Institute of Health and Society, Newcastle University, Newcastle upon Tyne, UK.
Quality and Safety of Oral Care, Radboud University, Nijmegen, The Netherlands.
Eur J Health Econ. 2018 Jan;19(1):45-57. doi: 10.1007/s10198-016-0866-2. Epub 2017 Jan 7.
Oral disease, despite being largely preventable, remains the most common chronic disease worldwide and has a significant negative impact on quality of life, particularly among older adults.
This study is the first to comprehensively and at a large scale (14 European countries) measure the social inequalities in the number of natural teeth (an informative oral health marker) in the over 50-year-old population and to investigate the extent to which such inequalities are attributable to dental service use.
Using Wave 5 of the Survey of Health, Ageing and Retirement in Europe, which included internationally harmonized information on over 50,000 individuals across 14 European countries, we calculated Gini and Concentration indices (CI) as well as the decompositions of CIs by socioeconomic factors.

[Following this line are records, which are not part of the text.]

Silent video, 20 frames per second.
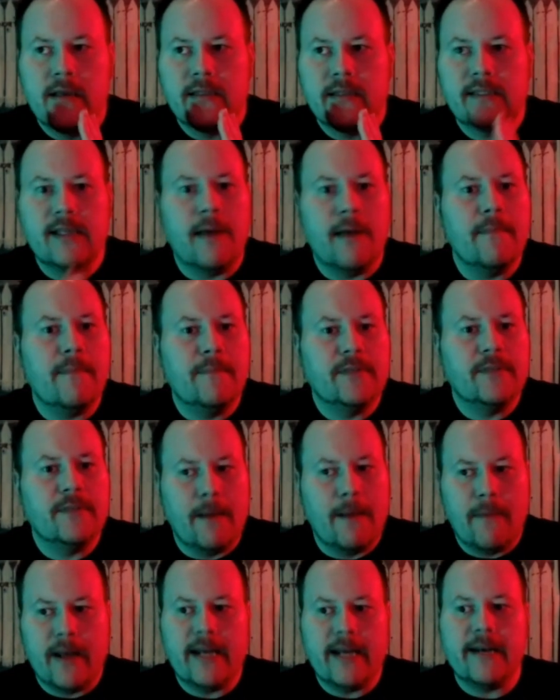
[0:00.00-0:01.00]

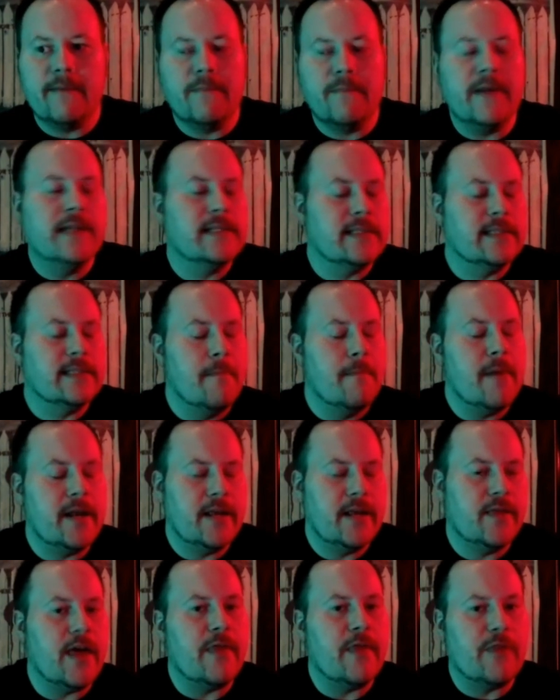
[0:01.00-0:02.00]
somebody to be
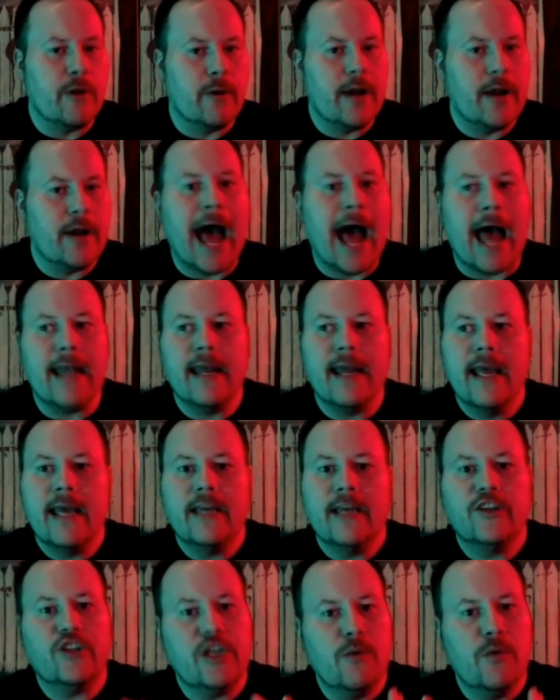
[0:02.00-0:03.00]
somebody that they're not.
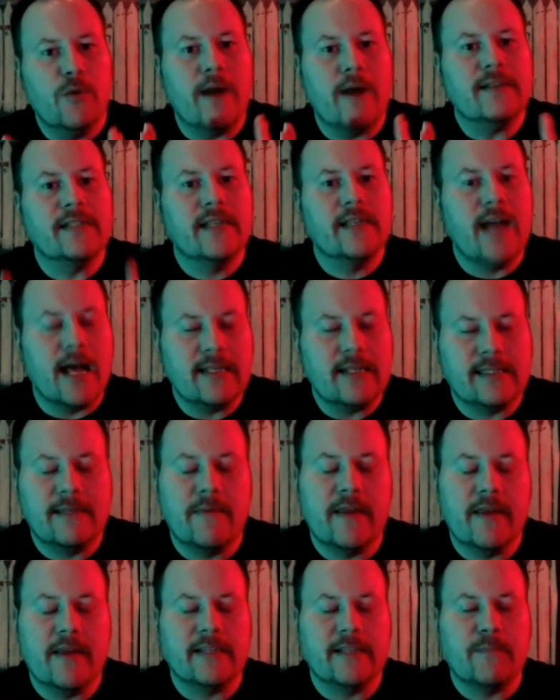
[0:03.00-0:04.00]
She wants Gus to
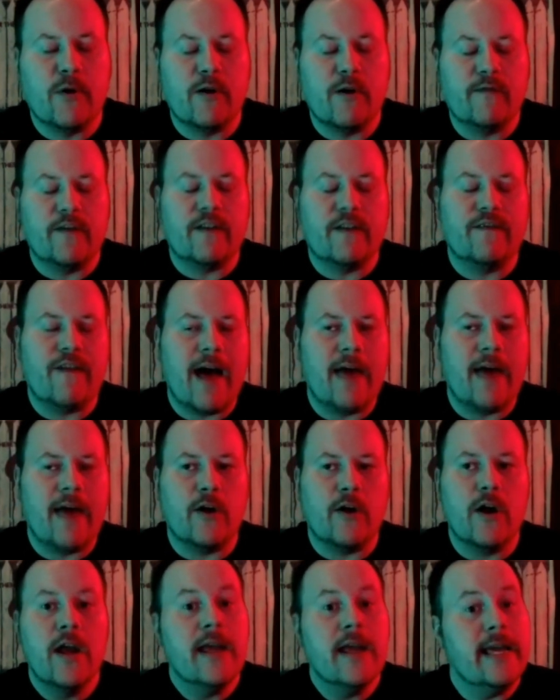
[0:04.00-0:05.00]
be this perfect
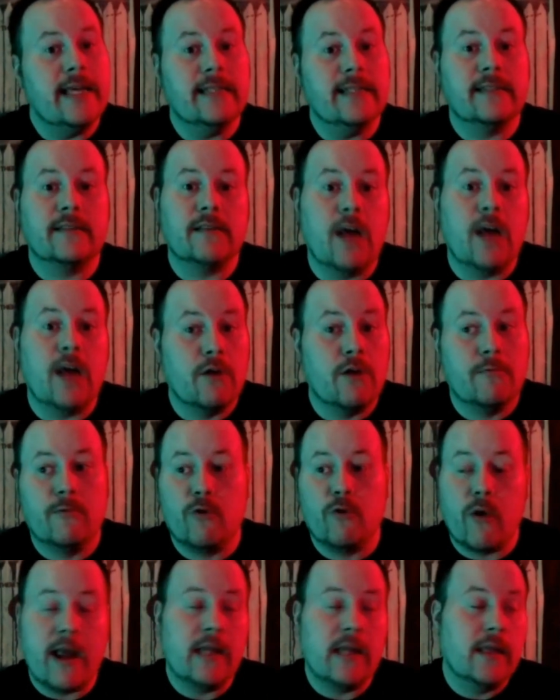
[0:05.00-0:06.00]
father. He's a
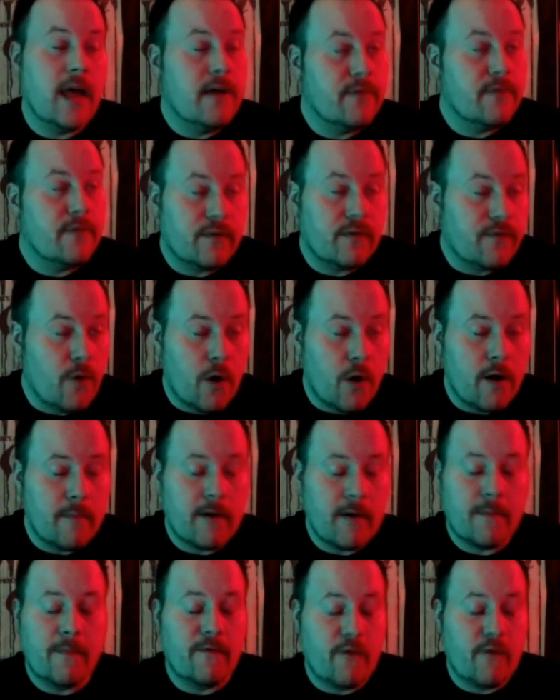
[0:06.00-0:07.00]
great lover for him
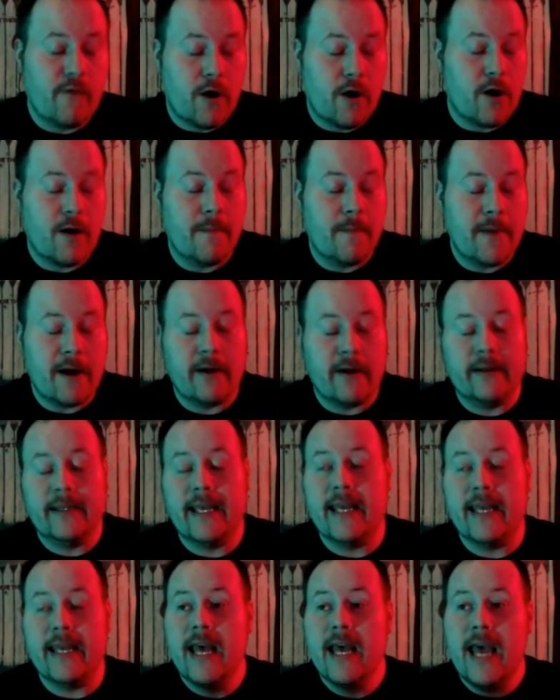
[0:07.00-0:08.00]
or for her
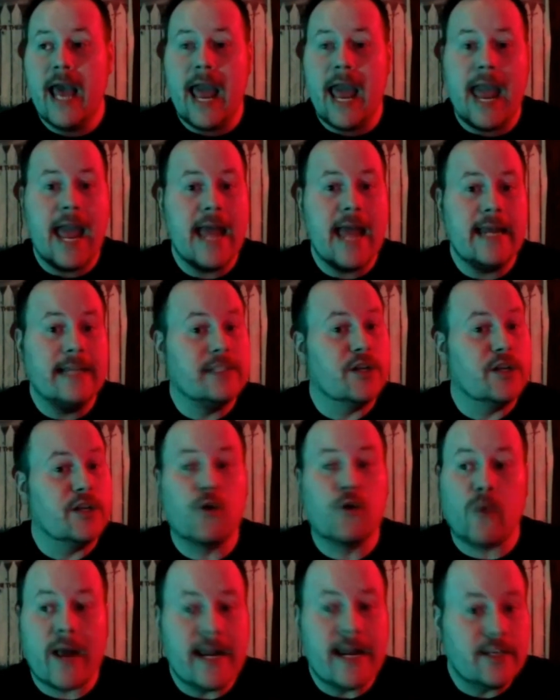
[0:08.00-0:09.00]
apparently, and he's a
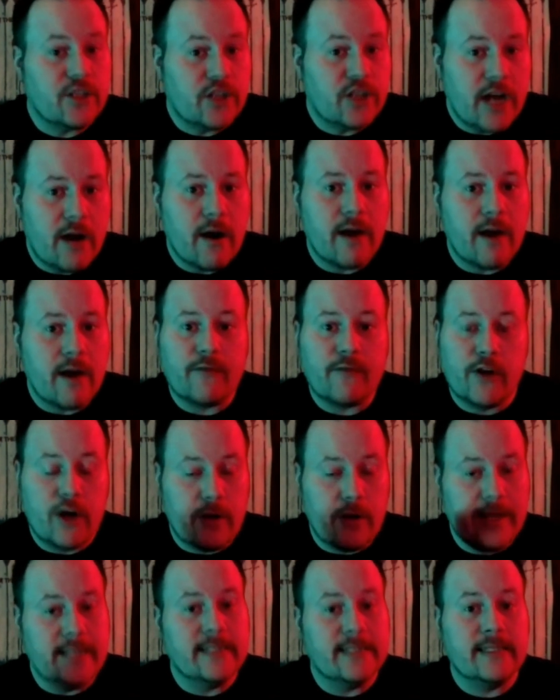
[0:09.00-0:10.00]
great sheriff. You
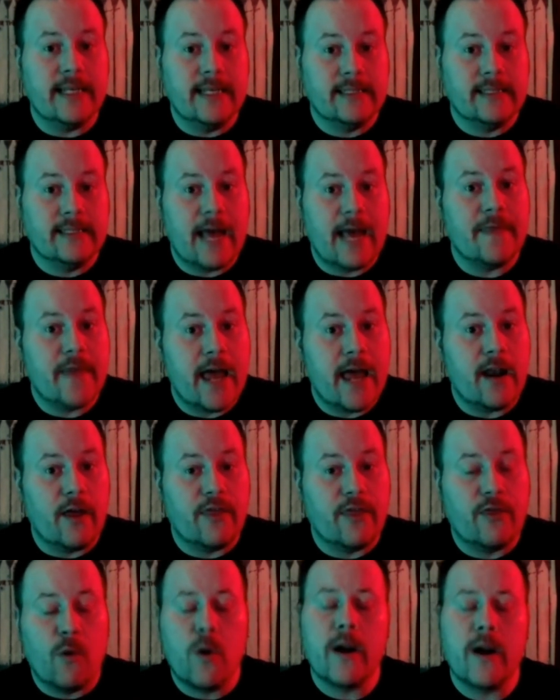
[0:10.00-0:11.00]
know, he's got that
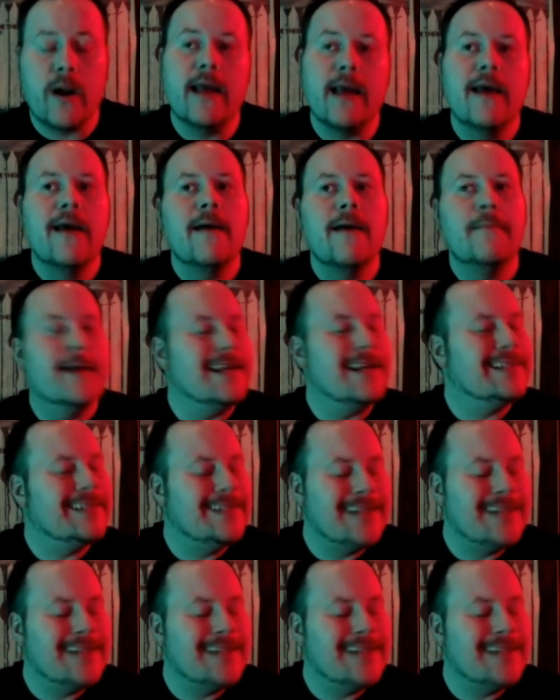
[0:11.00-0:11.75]
authority. But as a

Sweden consistently performed the best with the lowest inequalities as measured by Gini (0.1078), CI by income (0.0392), CI by education (0.0407), and CI by wealth (0.0296). No country performed the worst in all inequality measures. However, unexpectedly, some wealthier countries (e.g., the Netherlands and Denmark) had higher degrees of inequalities than less-wealthy countries (e.g., Estonia and Slovenia). Decomposition analysis showed that income, education, and wealth contributed substantially to the inequalities, and dental service use was an important contributor even after controlling for income and wealth.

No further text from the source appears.